Tanto los papeles de las dos hermanas, María Cruz y Josefina, interpretadas por Alejandra Flores y María Angélica, que, creo, son elementos surgidos del CUT, así como Astrid Hadad, en el papel de Isabelita, la figura que es y no es María Félix, las tres jóvenes actrices, han sido muy correctas. Las dos primeras se han mostrado muy temperamentales en sus actuaciones. En tanto Astrid Hadad tiene cierto parecido bastante visible con la "Doña". De todos modos es una joven intérprete muy hermosa y el director ha tratado de subrayar una manera de hablar y de tener actitudes parecidas a su doble. Lo que ha logrado con no poca semejanza.

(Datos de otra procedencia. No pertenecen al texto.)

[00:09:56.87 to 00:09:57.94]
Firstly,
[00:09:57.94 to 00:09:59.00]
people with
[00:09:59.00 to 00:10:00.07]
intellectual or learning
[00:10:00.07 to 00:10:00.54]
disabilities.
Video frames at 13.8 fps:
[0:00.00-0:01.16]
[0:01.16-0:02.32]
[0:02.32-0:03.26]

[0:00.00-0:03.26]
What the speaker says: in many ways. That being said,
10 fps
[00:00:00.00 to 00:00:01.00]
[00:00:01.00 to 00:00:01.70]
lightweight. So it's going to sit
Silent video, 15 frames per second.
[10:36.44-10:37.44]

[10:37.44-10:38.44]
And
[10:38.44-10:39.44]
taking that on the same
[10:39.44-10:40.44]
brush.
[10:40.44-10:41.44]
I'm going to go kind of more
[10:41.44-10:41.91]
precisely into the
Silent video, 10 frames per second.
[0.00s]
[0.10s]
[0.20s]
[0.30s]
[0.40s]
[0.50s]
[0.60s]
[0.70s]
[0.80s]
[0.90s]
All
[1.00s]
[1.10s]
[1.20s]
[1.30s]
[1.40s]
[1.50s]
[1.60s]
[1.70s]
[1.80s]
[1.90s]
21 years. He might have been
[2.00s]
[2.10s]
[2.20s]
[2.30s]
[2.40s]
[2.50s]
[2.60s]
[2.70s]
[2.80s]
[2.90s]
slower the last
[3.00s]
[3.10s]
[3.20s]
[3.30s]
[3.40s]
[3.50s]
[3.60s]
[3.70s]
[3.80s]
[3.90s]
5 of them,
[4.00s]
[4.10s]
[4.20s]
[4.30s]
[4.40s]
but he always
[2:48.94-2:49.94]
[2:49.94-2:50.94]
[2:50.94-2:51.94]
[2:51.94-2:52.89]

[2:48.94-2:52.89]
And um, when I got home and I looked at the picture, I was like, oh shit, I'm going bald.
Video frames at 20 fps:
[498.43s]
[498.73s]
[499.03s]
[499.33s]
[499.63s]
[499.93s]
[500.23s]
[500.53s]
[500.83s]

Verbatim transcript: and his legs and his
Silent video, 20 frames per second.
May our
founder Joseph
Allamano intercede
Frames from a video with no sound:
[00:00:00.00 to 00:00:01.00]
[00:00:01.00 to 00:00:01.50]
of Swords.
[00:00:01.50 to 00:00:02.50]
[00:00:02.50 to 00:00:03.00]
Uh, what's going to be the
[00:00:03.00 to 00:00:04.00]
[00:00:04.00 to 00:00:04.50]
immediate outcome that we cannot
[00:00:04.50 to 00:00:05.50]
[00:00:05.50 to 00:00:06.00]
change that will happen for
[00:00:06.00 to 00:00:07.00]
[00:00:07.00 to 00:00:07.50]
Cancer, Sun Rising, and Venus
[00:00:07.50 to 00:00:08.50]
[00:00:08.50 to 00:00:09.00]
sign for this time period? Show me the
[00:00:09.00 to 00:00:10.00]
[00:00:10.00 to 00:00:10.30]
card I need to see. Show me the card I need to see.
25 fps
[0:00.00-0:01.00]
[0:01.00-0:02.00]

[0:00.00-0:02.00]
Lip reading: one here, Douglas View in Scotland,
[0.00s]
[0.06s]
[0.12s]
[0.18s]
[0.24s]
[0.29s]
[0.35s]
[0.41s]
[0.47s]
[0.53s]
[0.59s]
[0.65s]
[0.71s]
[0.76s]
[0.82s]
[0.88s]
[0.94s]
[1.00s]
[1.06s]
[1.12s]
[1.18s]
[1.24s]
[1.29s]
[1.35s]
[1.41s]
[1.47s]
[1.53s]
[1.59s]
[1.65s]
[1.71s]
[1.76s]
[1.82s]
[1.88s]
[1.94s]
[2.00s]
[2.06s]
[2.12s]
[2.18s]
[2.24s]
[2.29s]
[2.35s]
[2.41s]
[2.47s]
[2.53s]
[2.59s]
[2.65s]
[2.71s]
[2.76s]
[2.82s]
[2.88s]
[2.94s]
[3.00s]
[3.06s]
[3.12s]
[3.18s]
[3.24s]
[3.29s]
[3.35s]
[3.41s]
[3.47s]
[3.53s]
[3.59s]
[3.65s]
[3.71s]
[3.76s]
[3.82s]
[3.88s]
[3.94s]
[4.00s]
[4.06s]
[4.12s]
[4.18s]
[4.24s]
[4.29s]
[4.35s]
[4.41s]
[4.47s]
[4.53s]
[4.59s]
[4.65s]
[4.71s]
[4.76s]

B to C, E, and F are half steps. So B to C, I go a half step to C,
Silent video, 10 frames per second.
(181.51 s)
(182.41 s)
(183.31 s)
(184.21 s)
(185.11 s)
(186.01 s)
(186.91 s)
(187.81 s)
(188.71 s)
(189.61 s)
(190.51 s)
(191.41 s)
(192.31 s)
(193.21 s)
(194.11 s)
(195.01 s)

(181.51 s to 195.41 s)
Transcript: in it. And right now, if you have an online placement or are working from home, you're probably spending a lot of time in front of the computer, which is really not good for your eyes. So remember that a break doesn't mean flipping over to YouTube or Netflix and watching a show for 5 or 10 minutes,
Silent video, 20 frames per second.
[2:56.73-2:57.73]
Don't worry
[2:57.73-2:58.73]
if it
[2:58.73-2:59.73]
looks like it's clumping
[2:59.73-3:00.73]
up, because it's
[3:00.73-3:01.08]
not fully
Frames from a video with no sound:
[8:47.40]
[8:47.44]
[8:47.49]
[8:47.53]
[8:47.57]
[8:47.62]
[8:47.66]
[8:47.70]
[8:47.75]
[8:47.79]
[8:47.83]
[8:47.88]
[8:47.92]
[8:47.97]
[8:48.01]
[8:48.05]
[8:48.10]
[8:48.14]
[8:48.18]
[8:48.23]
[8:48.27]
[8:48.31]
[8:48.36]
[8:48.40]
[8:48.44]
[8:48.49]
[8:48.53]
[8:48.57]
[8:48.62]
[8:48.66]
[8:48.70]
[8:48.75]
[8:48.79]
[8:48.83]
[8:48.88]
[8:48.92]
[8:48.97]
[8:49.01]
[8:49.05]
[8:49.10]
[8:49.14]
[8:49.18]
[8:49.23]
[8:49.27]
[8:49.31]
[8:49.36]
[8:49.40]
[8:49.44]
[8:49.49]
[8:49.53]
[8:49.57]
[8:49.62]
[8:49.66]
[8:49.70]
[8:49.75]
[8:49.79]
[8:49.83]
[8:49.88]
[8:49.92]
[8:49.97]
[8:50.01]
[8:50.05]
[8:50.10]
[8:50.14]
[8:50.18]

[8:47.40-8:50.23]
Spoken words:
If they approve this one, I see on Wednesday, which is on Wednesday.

En el teatro Foro Shakespeare donde actualmente se representa, la obra se impuso tanto por su seducción lenguística como por la magia de su evolución dramática. En el escenario de reducida área, encontró la escenografía de Víctor Carbajal y Patricio Cola, un funcional ambiente para diversas escenas. También ayudó a sostener el espectáculo la música original de Erando González.

Con Santísima la Nauyaca, que creo es la primera obra de Tomás Espinosa que sube al escenario en plan profesional (aunque ya tiene no pocas que han sido publicadas), el dramaturgo entra por la puerta grande, aunque de un teatro reducido, en el mundo de la dramaturgia nacional.